**Supplied information**
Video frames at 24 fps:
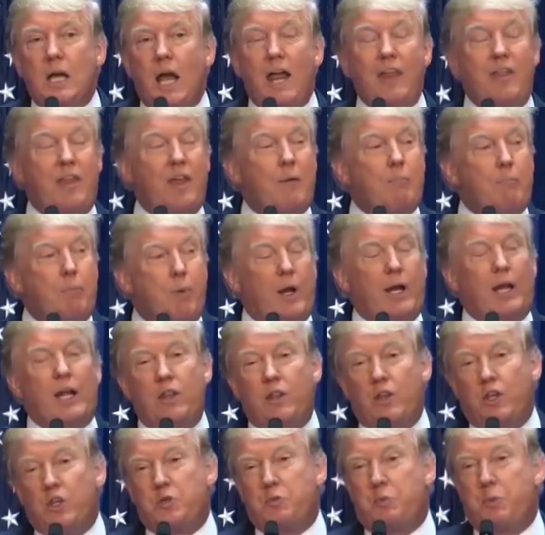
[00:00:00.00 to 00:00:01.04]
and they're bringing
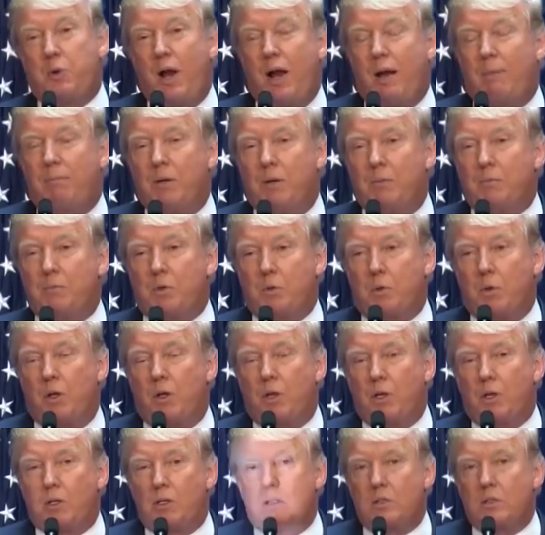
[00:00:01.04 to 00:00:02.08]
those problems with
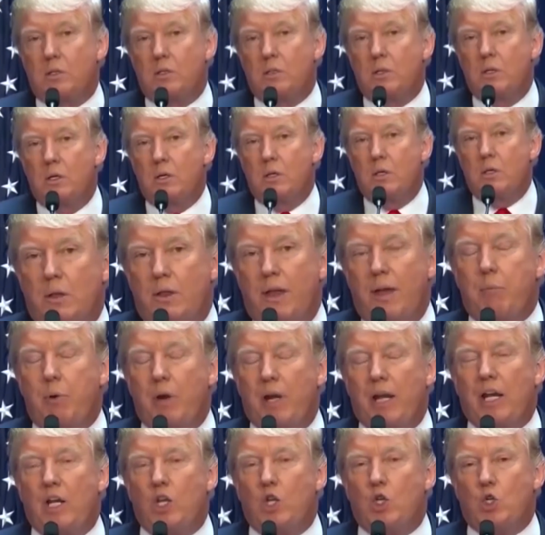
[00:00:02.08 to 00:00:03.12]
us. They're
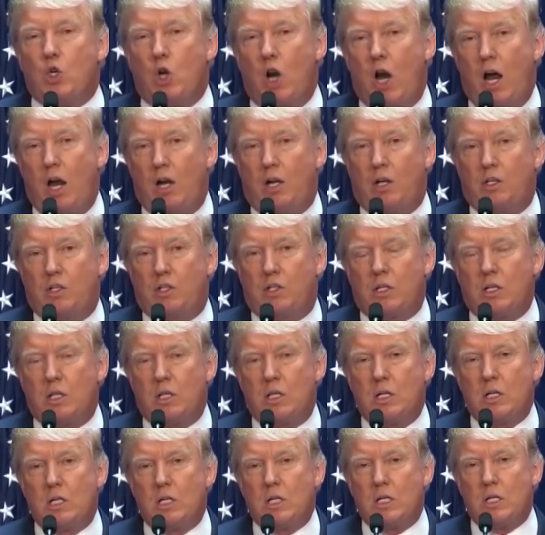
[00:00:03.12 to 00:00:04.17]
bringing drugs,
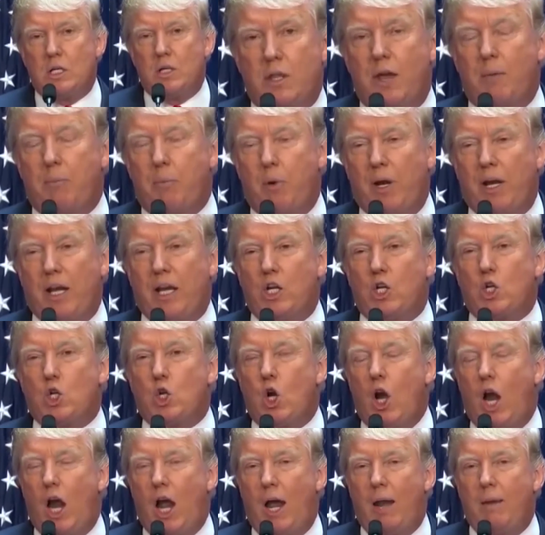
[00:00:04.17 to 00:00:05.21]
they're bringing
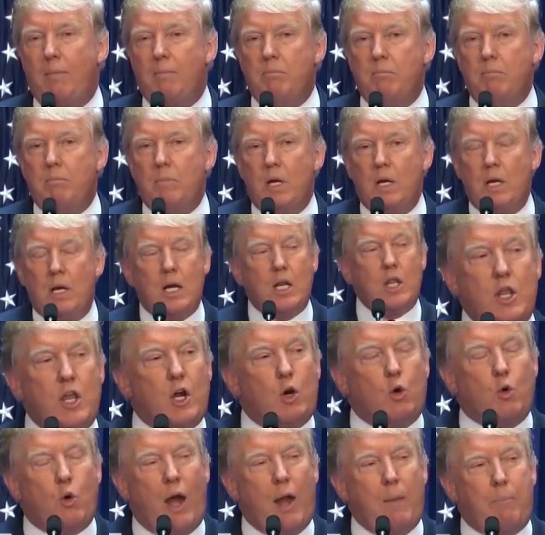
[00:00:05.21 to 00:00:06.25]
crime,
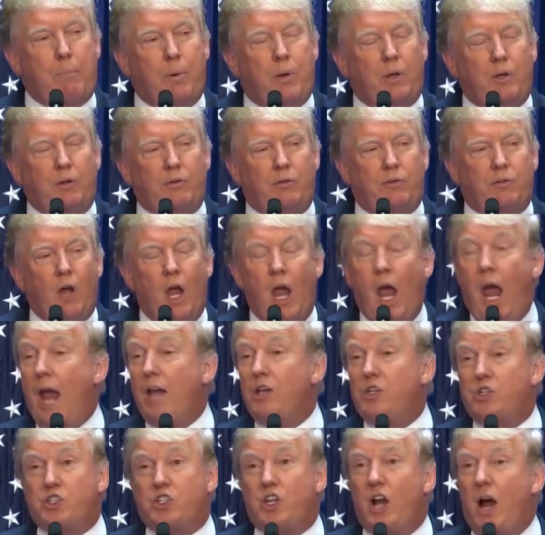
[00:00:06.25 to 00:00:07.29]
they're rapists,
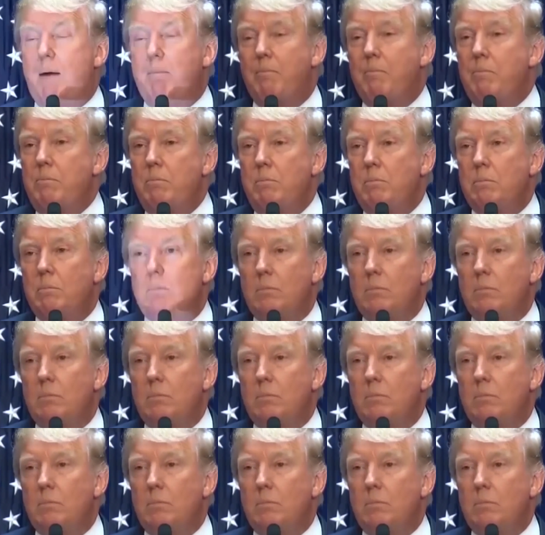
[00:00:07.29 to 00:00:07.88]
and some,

**Task to complete**
Please reproduce the listing exactly, leaving out any pictures.

**Output for this task**
Video frames at 24 fps:
[00:00:00.00 to 00:00:01.04]
and they're bringing
[00:00:01.04 to 00:00:02.08]
those problems with
[00:00:02.08 to 00:00:03.12]
us. They're
[00:00:03.12 to 00:00:04.17]
bringing drugs,
[00:00:04.17 to 00:00:05.21]
they're bringing
[00:00:05.21 to 00:00:06.25]
crime,
[00:00:06.25 to 00:00:07.29]
they're rapists,
[00:00:07.29 to 00:00:07.88]
and some,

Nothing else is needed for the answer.